Commentary: What does China hope to achieve from peace plans for Saudi-Iran, Russia-Ukraine and Afghanistan?

The force of these more interventionist points is otherwise thoroughly neutered. The paper denounces the “enormous losses” caused by attempted “democratic transformation”, while declaring Beijing’s respect for Taliban rule, cynically couched as the “independent choices made by the Afghan people”.

These statements are combined with professions of categorical respect for Afghanistan’s sovereignty, and a disavowal of “external interference” and “unilateral sanctions”. A special mention is given to the freezing of Afghan Central Bank holdings, which Beijing, with some justification, notes are undermining Afghanistan’s humanitarian situation.

The tenor of the position paper makes clear that China’s priority remains counterterrorism, specifically combatting the Uyghur separatist East Turkestan Islamic Movement (ETIM).
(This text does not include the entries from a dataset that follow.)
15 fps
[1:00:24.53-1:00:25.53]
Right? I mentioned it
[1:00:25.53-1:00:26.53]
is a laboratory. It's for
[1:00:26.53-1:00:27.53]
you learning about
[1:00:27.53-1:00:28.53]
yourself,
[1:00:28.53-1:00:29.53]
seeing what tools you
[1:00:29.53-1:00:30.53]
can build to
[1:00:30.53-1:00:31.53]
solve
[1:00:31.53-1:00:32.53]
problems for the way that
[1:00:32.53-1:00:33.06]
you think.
Blandishments offered in exchange for Taliban suppression of ETIM include counterterrorism assistance, “reconstruction”, and sizeable infrastructure investment.
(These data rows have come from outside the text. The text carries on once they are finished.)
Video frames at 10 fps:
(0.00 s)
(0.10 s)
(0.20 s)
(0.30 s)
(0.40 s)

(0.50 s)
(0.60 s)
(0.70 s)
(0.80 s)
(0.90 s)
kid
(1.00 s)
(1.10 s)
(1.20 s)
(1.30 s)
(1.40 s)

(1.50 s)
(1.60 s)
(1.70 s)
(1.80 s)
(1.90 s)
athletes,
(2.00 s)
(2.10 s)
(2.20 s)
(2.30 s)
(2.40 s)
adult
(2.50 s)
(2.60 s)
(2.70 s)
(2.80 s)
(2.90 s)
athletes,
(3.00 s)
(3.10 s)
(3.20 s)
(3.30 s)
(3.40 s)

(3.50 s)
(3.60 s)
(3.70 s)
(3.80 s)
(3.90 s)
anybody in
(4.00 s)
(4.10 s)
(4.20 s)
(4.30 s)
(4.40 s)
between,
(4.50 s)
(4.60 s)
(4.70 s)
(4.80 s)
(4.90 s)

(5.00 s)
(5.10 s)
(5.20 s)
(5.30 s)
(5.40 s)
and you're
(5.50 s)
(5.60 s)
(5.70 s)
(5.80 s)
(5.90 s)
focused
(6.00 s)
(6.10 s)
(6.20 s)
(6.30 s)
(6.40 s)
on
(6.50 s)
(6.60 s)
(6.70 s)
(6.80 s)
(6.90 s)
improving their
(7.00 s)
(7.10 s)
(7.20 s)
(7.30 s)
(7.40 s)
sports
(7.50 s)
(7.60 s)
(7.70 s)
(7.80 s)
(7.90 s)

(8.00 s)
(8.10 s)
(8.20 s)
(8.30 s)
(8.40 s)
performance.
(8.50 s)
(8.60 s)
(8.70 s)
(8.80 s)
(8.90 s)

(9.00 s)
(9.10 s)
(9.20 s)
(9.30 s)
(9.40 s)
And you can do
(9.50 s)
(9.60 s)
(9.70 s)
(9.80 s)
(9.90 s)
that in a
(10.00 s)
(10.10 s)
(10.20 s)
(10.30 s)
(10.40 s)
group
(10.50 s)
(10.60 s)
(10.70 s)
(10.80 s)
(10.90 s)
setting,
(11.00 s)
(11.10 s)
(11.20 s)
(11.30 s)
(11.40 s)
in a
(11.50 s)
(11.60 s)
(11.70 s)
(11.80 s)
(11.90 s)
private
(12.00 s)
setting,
This is essentially a reprisal of the carrot and no sticks formula that Beijing has offered the Taliban since the US withdrawal in August 2021. Both sides have arguably failed to deliver. China has only very recently announced its first sizeable Afghan investment. According to a 2022 UN Security Council Report, despite some Taliban efforts at restraint, ETIM has otherwise “rebuilt several strongholds”, purchased weapons and “expanded its area of operations”.

CONSERVATIVE STANCE

A keen student of the failure of successive foreign interventions in Afghanistan, China remains extremely wary of entanglement in Afghanistan. Even if China’s calculus were to change, Beijing’s scope for intervention would likely be hidebound by its extensive rhetoric on the primacy of sovereignty, and opposition to sanctions and foreign interference.